CCK-BR Activators

CCK-BR (Cholecystokinin B Receptor) activators comprise a diverse group of chemical compounds that directly enhance the functional activity of this receptor. These activators can be classified into two main categories: endogenous ligands and synthetic agonists. Endogenous ligands such as Gastrin, Cholecystokinin (CCK), and Bombesin directly engage with CCK-BR, initiating intracellular signaling cascades that modulate receptor activity. Additionally, synthetic agonists like JMV-180 and SR 146,131 are designed to selectively activate CCK-BR, providing valuable tools for studying the receptor's specific functions. Another category includes compounds like Carbachol and Pentagastrin, which mimic the action of endogenous ligands, particularly acetylcholine and gastrin, respectively. These compounds directly engage with CCK-BR, leading to increased receptor activity and subsequent cellular responses. Dexloxiglumide, L-365,260, YM022, Loxiglumide, and Proglumide, classified as antagonists, indirectly enhance CCK-BR activity by preventing the inhibitory effects of endogenous cholecystokinin. These compounds block the inhibitory action of CCK, resulting in increased functional activity of CCK-BR.

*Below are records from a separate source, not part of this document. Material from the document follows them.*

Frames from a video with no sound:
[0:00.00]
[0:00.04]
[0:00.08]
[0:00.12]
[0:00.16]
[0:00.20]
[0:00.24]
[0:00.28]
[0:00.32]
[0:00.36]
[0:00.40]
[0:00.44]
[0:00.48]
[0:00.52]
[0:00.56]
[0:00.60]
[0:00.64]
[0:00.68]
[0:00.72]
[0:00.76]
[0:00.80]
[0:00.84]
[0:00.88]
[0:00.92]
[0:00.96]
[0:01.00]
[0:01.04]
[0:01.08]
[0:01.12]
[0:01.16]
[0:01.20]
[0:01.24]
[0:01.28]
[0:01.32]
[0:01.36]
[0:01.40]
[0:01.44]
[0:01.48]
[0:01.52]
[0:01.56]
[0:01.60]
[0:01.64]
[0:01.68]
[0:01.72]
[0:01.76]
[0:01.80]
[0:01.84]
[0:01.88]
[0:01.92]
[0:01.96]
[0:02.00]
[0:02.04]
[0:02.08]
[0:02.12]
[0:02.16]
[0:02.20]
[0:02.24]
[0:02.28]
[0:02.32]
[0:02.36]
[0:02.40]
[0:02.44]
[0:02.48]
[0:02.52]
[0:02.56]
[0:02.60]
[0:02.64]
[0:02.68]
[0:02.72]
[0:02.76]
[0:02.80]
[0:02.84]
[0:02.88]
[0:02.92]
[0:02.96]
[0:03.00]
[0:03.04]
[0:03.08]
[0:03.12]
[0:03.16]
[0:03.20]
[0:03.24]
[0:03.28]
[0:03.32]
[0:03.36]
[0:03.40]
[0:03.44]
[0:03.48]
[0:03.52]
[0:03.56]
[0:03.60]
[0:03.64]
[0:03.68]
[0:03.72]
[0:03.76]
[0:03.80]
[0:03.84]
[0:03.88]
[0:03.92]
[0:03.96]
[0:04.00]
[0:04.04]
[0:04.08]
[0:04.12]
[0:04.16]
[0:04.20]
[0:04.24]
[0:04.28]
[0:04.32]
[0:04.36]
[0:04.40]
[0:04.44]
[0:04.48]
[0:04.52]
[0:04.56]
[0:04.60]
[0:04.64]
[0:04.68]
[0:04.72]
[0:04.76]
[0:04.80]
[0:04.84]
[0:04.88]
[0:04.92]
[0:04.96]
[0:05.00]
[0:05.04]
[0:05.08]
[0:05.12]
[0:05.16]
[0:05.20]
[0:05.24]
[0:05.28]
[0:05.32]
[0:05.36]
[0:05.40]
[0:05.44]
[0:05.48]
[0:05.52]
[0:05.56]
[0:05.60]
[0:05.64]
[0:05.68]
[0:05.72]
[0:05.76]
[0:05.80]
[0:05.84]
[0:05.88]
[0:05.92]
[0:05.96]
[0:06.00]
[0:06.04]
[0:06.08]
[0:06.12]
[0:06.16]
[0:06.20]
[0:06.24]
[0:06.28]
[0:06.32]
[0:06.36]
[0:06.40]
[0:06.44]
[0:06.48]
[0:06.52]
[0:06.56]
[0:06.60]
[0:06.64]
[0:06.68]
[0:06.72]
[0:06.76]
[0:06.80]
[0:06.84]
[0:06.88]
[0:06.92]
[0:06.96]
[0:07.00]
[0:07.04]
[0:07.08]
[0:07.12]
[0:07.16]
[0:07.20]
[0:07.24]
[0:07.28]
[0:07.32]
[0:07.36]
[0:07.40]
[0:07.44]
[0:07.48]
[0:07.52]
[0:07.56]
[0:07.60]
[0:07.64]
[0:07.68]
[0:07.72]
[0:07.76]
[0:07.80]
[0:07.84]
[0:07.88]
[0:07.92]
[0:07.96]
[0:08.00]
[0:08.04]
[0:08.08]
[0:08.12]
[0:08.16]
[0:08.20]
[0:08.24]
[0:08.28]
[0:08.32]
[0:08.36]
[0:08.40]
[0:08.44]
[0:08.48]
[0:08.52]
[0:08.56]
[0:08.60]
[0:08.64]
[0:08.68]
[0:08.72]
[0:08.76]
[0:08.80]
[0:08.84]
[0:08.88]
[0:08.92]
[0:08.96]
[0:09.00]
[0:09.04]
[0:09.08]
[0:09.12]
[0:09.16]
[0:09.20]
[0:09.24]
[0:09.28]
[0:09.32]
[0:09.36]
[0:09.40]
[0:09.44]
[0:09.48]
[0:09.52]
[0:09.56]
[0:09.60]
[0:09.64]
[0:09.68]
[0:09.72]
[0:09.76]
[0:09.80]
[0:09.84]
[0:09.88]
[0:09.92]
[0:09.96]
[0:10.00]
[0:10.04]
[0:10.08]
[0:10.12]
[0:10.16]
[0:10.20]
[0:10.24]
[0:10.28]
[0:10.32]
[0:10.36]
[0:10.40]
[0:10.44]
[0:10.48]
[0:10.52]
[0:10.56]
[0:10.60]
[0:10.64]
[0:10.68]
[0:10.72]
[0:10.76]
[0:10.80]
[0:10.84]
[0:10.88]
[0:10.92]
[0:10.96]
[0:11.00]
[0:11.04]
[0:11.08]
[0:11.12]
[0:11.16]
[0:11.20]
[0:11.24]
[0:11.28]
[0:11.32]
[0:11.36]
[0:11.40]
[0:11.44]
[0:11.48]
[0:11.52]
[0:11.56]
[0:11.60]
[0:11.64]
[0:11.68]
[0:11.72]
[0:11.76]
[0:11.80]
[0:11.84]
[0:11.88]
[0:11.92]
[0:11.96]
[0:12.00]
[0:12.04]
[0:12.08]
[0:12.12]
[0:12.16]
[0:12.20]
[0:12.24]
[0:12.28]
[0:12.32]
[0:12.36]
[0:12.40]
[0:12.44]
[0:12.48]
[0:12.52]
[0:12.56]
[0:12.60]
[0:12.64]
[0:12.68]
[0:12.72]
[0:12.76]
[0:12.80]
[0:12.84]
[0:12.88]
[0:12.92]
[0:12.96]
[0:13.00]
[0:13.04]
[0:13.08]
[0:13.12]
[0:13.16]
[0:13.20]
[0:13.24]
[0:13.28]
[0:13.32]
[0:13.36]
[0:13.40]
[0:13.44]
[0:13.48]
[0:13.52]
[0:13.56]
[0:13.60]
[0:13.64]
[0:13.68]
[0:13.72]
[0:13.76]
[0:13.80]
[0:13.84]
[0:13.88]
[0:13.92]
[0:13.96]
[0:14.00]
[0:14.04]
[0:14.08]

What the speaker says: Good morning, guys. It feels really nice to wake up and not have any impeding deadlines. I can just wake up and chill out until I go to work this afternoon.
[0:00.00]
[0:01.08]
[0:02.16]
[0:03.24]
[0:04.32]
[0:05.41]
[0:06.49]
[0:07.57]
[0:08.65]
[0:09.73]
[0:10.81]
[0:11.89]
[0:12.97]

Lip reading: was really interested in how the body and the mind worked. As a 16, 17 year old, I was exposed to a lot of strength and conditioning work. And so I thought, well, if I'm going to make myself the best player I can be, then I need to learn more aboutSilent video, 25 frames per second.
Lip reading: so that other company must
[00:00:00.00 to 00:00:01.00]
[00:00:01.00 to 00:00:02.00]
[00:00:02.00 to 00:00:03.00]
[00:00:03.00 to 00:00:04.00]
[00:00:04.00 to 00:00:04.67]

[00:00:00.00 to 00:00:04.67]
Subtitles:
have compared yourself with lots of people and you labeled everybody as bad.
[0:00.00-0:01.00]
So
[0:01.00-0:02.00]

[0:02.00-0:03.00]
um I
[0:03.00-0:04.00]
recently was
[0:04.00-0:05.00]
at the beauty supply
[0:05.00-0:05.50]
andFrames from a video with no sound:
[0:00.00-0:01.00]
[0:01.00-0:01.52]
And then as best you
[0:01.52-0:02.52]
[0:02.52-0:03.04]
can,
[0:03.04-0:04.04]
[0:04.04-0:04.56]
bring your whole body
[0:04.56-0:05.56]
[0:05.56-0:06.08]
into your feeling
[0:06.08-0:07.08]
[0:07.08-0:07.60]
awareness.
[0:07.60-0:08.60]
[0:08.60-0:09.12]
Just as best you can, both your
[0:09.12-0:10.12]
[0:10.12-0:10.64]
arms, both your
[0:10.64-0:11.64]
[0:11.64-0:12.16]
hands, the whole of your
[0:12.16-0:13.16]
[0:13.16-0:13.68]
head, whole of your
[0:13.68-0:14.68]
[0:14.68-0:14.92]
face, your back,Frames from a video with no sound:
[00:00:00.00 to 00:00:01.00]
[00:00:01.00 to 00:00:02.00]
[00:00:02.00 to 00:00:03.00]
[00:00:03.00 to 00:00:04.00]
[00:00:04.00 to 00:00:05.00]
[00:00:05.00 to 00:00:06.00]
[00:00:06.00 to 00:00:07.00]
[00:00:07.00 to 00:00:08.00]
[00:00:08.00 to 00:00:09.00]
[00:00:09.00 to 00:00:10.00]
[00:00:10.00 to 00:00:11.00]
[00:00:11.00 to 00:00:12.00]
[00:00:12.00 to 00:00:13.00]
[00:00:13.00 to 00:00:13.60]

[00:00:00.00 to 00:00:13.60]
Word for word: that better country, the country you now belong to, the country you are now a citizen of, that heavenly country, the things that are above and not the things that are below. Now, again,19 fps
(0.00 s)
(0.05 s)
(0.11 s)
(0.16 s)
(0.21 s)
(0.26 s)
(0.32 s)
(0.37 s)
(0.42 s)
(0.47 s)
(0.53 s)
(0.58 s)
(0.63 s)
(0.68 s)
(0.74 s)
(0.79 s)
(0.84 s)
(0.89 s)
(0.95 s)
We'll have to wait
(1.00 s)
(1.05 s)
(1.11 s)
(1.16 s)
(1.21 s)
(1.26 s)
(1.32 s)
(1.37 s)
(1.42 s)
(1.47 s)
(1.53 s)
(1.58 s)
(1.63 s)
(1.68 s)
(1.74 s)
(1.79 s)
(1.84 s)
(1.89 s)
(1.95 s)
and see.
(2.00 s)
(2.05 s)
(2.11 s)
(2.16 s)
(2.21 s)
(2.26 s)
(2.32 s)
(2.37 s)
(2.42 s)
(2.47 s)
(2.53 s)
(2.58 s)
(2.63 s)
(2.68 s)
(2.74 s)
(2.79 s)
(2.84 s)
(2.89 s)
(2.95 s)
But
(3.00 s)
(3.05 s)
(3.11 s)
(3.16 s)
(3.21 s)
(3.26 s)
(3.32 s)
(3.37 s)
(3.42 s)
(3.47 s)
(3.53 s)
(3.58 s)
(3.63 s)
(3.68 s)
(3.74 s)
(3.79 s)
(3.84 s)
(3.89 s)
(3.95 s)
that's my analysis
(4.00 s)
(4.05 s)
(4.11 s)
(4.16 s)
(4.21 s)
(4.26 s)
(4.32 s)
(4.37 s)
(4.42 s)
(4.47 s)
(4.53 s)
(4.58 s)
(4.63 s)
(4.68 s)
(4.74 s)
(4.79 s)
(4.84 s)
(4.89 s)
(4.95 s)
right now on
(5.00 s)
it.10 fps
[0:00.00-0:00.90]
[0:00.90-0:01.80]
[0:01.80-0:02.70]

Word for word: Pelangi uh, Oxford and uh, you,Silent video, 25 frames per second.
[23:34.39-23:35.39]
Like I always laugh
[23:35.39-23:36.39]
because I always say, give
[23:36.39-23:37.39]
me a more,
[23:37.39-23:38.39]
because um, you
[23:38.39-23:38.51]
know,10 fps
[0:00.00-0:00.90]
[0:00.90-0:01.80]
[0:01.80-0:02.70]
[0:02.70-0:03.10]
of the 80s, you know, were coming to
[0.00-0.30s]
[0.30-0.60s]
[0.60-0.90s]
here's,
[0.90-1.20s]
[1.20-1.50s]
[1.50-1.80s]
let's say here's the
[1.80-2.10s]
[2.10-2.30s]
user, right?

Understanding the diverse mechanisms by which these compounds modulate CCK-BR provides insights into the intricate regulatory pathways governing this receptor. The selective activation of CCK-BR by these compounds highlights their potential as valuable tools in research aimed at deciphering the physiological roles of CCK-BR in various contexts, particularly in gastrointestinal functions and related processes.